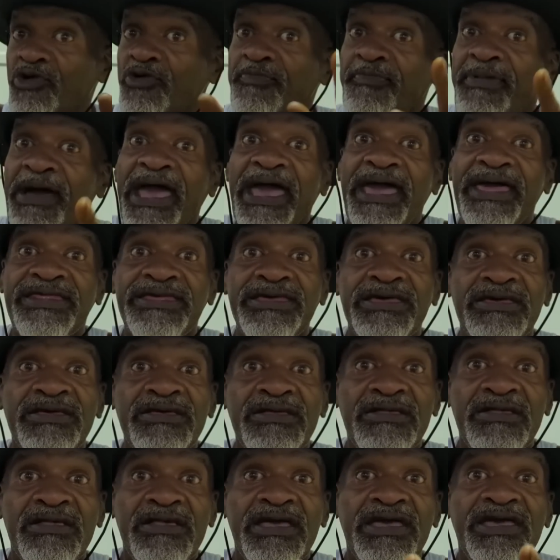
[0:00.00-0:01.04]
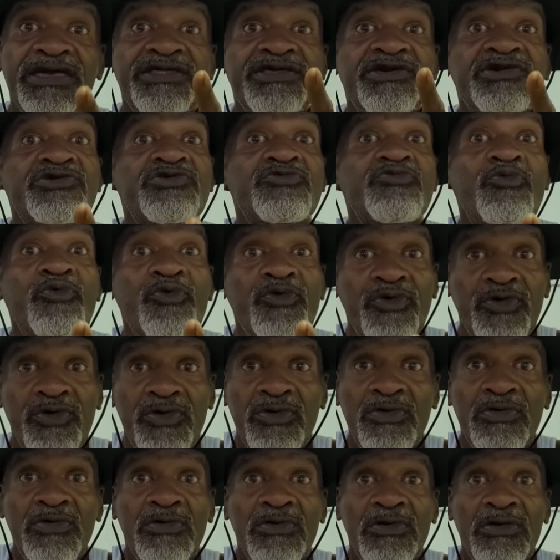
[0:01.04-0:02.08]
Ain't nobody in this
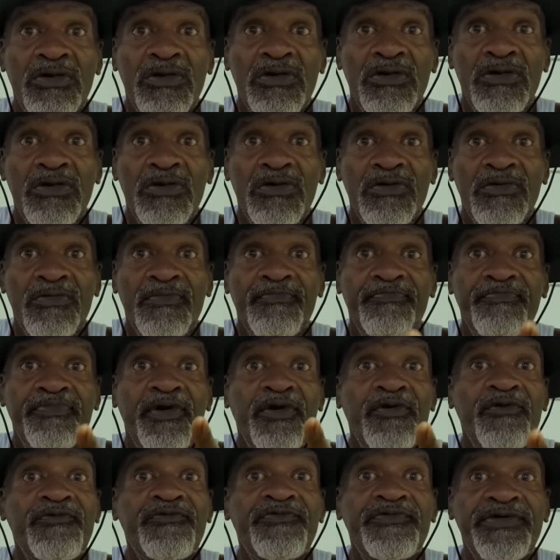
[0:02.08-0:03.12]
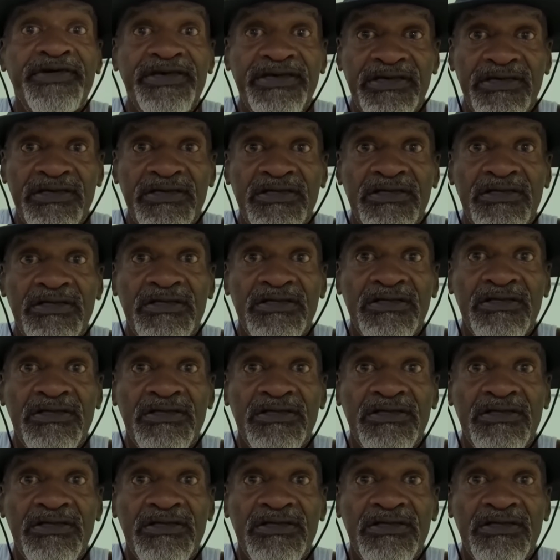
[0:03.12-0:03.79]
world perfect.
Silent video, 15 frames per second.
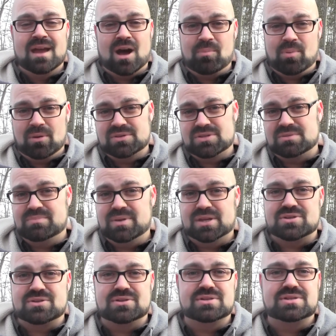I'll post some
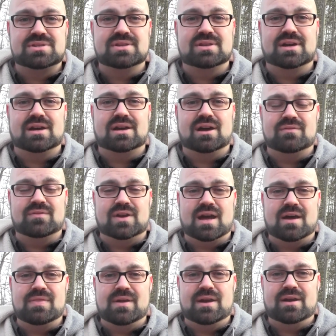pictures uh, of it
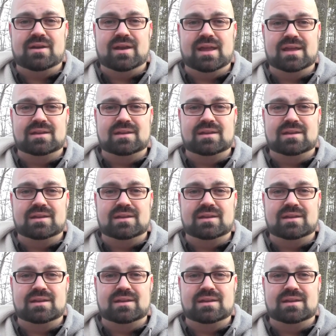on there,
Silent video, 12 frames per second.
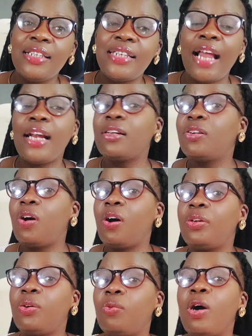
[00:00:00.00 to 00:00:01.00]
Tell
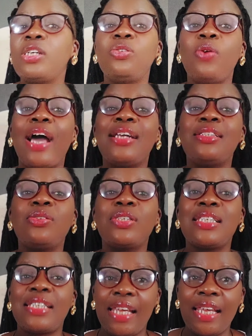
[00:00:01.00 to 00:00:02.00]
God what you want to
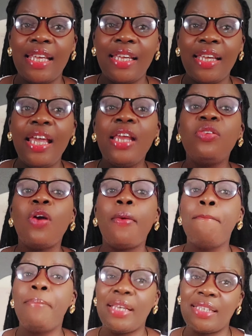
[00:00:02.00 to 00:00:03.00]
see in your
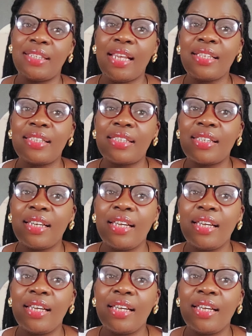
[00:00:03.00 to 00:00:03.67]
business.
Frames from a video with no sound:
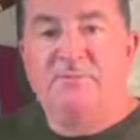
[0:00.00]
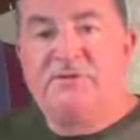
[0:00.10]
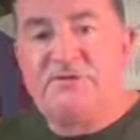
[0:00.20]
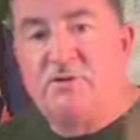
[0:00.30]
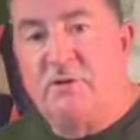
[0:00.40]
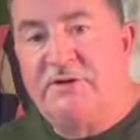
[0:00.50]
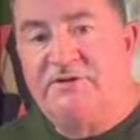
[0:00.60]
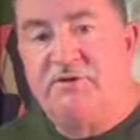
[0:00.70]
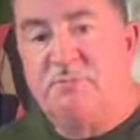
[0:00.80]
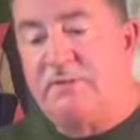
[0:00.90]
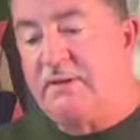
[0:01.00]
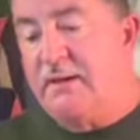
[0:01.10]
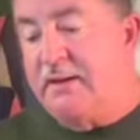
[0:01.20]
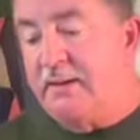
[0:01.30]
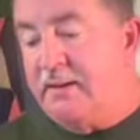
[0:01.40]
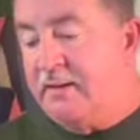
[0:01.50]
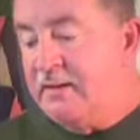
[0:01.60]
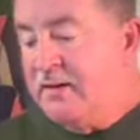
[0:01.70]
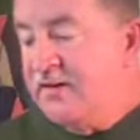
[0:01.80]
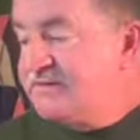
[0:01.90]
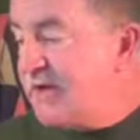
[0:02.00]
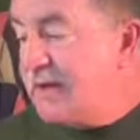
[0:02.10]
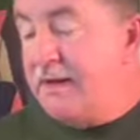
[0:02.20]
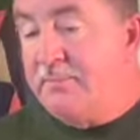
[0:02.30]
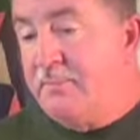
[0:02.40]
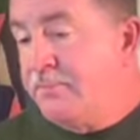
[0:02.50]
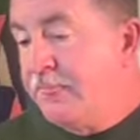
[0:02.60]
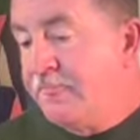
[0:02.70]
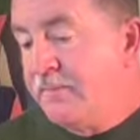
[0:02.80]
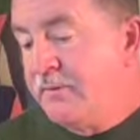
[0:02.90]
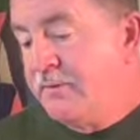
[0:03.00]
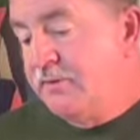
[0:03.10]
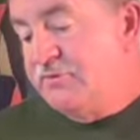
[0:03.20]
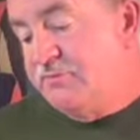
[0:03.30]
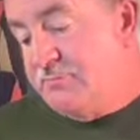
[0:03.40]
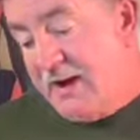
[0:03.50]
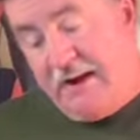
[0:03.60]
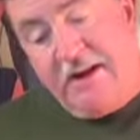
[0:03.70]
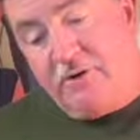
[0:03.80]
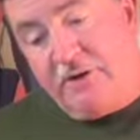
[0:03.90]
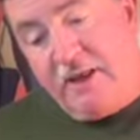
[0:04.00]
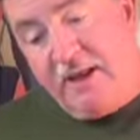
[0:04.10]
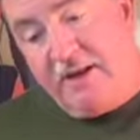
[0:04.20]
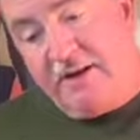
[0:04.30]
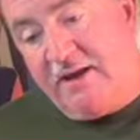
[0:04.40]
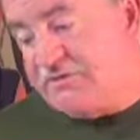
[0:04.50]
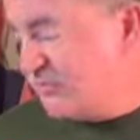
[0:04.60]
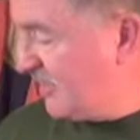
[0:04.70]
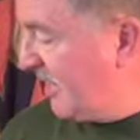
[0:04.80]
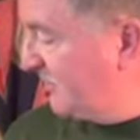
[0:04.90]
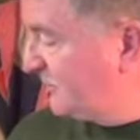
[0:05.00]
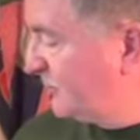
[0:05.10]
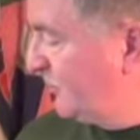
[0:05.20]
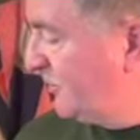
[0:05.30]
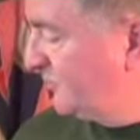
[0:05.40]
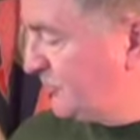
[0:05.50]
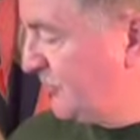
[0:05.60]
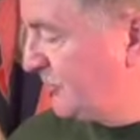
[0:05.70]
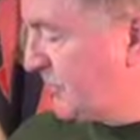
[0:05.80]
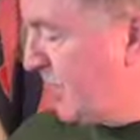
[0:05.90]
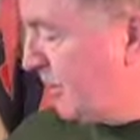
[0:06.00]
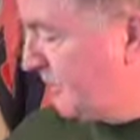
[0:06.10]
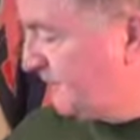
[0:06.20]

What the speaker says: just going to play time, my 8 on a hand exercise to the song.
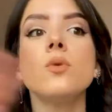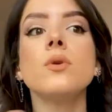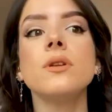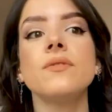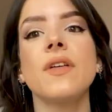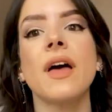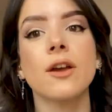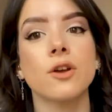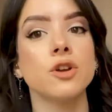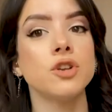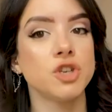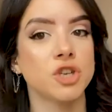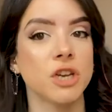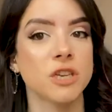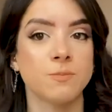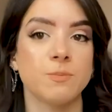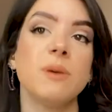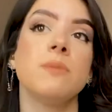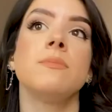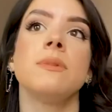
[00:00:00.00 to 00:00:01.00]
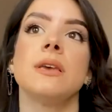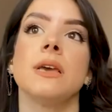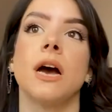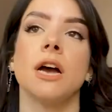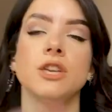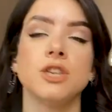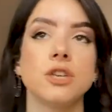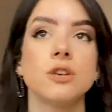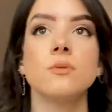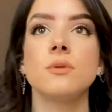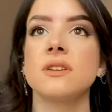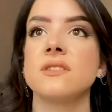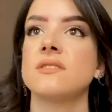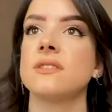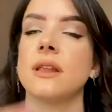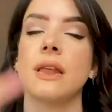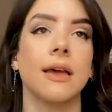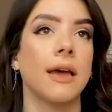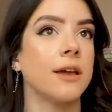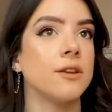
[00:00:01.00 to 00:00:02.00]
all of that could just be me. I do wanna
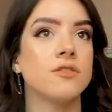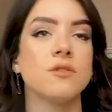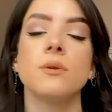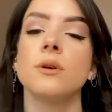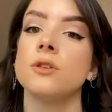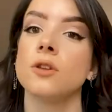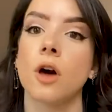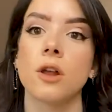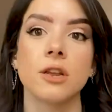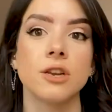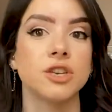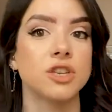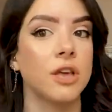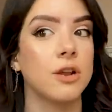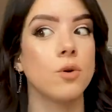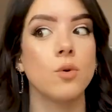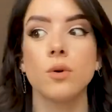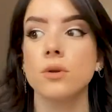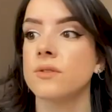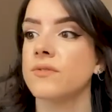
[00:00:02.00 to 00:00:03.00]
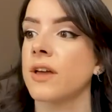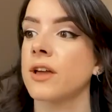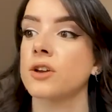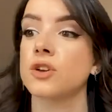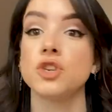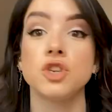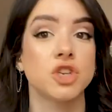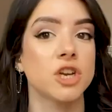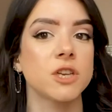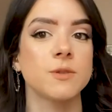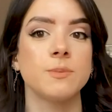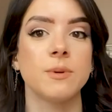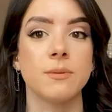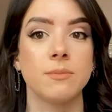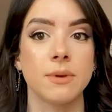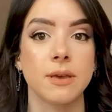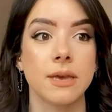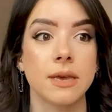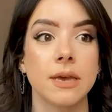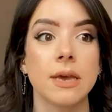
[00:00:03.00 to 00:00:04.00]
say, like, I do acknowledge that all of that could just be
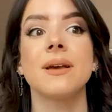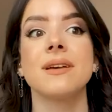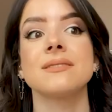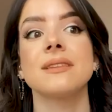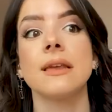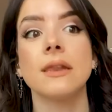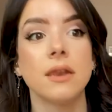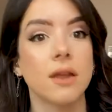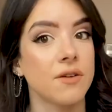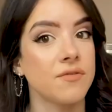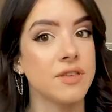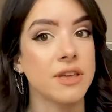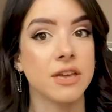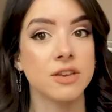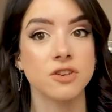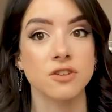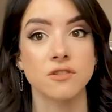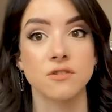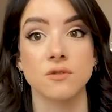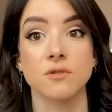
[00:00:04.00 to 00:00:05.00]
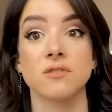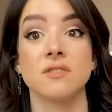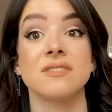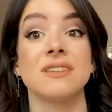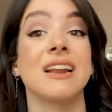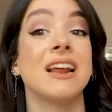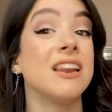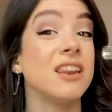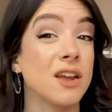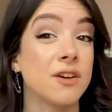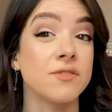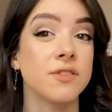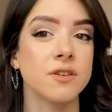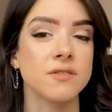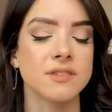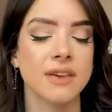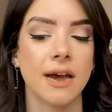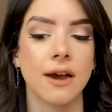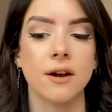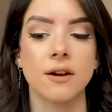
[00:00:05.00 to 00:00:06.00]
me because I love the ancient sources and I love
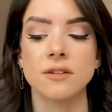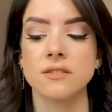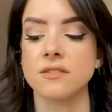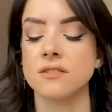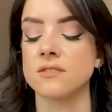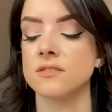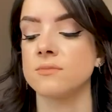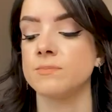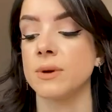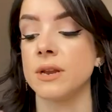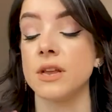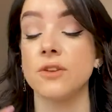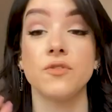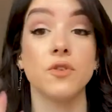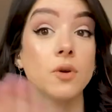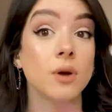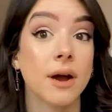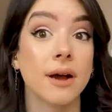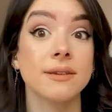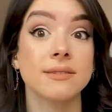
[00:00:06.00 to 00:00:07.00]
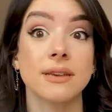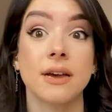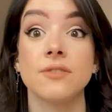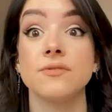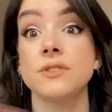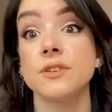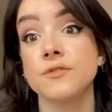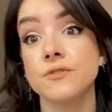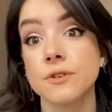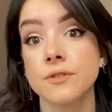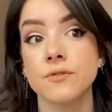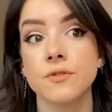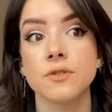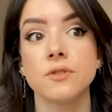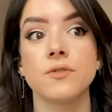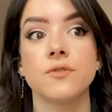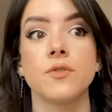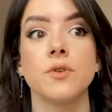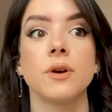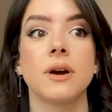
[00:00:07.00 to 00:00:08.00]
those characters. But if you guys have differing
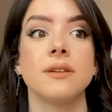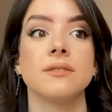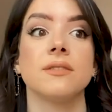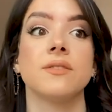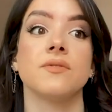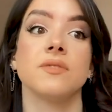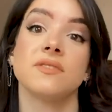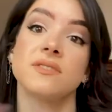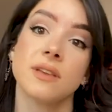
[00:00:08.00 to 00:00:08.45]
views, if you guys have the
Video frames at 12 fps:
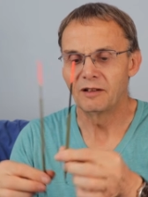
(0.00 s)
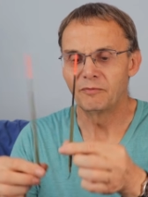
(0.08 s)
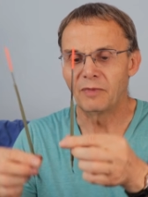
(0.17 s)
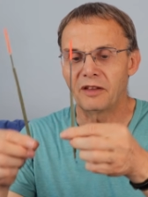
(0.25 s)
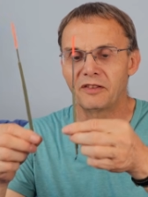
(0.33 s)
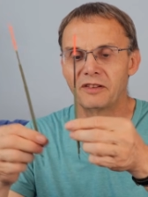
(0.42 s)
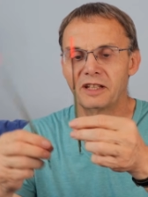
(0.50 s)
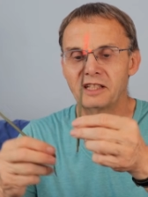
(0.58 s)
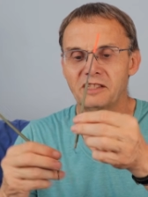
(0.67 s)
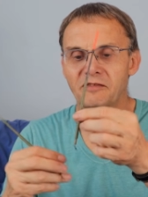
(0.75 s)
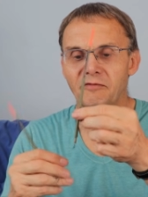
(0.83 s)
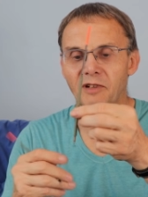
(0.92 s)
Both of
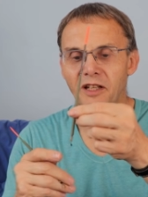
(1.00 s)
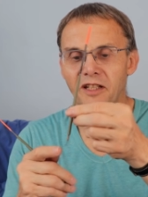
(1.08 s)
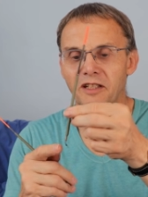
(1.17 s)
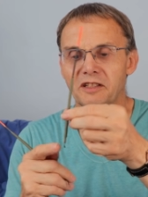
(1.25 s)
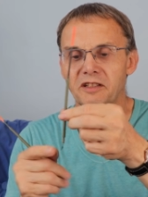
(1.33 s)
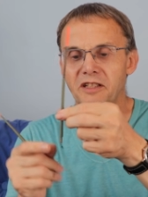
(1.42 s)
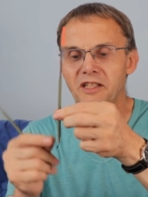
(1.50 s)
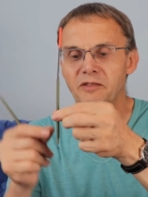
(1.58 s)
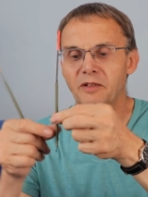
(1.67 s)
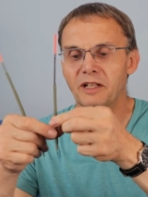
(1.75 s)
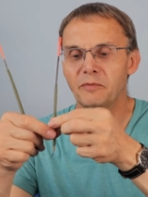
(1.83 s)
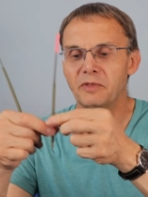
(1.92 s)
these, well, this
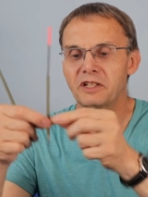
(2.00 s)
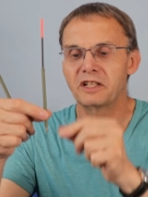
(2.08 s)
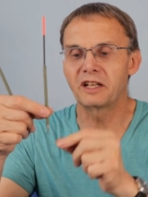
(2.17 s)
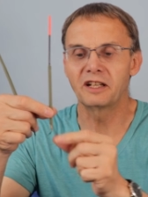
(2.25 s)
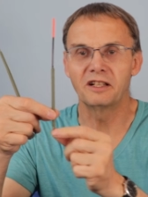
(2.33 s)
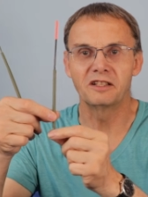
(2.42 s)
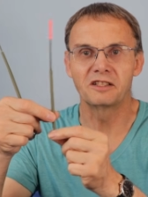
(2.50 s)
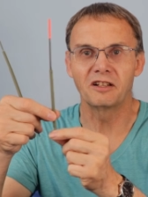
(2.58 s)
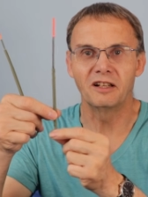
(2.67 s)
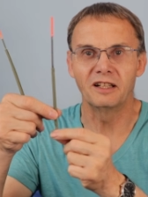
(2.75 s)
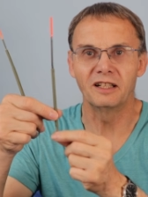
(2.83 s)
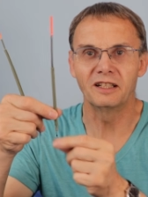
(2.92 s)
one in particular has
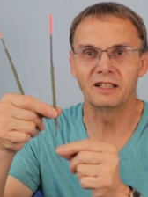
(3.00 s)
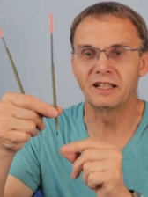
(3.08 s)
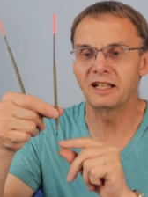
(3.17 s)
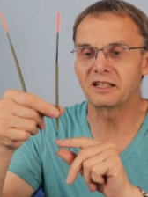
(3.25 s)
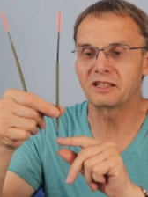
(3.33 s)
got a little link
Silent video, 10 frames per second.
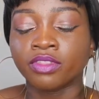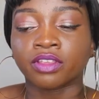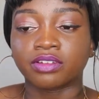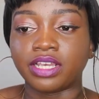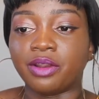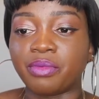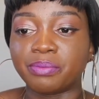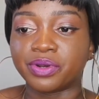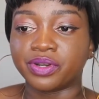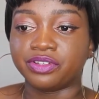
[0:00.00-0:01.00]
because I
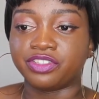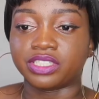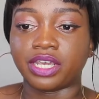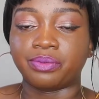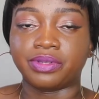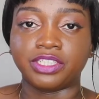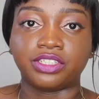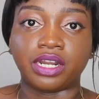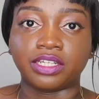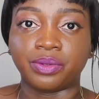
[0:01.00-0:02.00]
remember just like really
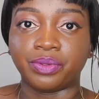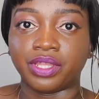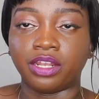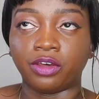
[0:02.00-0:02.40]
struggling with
+++
Task requirements
Return each entry exactly as given. Leave the images out.

Output for this task
[0:00.00-0:01.04]
[0:01.04-0:02.08]
Ain't nobody in this
[0:02.08-0:03.12]
[0:03.12-0:03.79]
world perfect.
Silent video, 15 frames per second.
I'll post some
pictures uh, of it
on there,
Silent video, 12 frames per second.
[00:00:00.00 to 00:00:01.00]
Tell
[00:00:01.00 to 00:00:02.00]
God what you want to
[00:00:02.00 to 00:00:03.00]
see in your
[00:00:03.00 to 00:00:03.67]
business.
Frames from a video with no sound:
[0:00.00]
[0:00.10]
[0:00.20]
[0:00.30]
[0:00.40]
[0:00.50]
[0:00.60]
[0:00.70]
[0:00.80]
[0:00.90]
[0:01.00]
[0:01.10]
[0:01.20]
[0:01.30]
[0:01.40]
[0:01.50]
[0:01.60]
[0:01.70]
[0:01.80]
[0:01.90]
[0:02.00]
[0:02.10]
[0:02.20]
[0:02.30]
[0:02.40]
[0:02.50]
[0:02.60]
[0:02.70]
[0:02.80]
[0:02.90]
[0:03.00]
[0:03.10]
[0:03.20]
[0:03.30]
[0:03.40]
[0:03.50]
[0:03.60]
[0:03.70]
[0:03.80]
[0:03.90]
[0:04.00]
[0:04.10]
[0:04.20]
[0:04.30]
[0:04.40]
[0:04.50]
[0:04.60]
[0:04.70]
[0:04.80]
[0:04.90]
[0:05.00]
[0:05.10]
[0:05.20]
[0:05.30]
[0:05.40]
[0:05.50]
[0:05.60]
[0:05.70]
[0:05.80]
[0:05.90]
[0:06.00]
[0:06.10]
[0:06.20]

What the speaker says: just going to play time, my 8 on a hand exercise to the song.
[00:00:00.00 to 00:00:01.00]
[00:00:01.00 to 00:00:02.00]
all of that could just be me. I do wanna
[00:00:02.00 to 00:00:03.00]
[00:00:03.00 to 00:00:04.00]
say, like, I do acknowledge that all of that could just be
[00:00:04.00 to 00:00:05.00]
[00:00:05.00 to 00:00:06.00]
me because I love the ancient sources and I love
[00:00:06.00 to 00:00:07.00]
[00:00:07.00 to 00:00:08.00]
those characters. But if you guys have differing
[00:00:08.00 to 00:00:08.45]
views, if you guys have the
Video frames at 12 fps:
(0.00 s)
(0.08 s)
(0.17 s)
(0.25 s)
(0.33 s)
(0.42 s)
(0.50 s)
(0.58 s)
(0.67 s)
(0.75 s)
(0.83 s)
(0.92 s)
Both of
(1.00 s)
(1.08 s)
(1.17 s)
(1.25 s)
(1.33 s)
(1.42 s)
(1.50 s)
(1.58 s)
(1.67 s)
(1.75 s)
(1.83 s)
(1.92 s)
these, well, this
(2.00 s)
(2.08 s)
(2.17 s)
(2.25 s)
(2.33 s)
(2.42 s)
(2.50 s)
(2.58 s)
(2.67 s)
(2.75 s)
(2.83 s)
(2.92 s)
one in particular has
(3.00 s)
(3.08 s)
(3.17 s)
(3.25 s)
(3.33 s)
got a little link
Silent video, 10 frames per second.
[0:00.00-0:01.00]
because I
[0:01.00-0:02.00]
remember just like really
[0:02.00-0:02.40]
struggling with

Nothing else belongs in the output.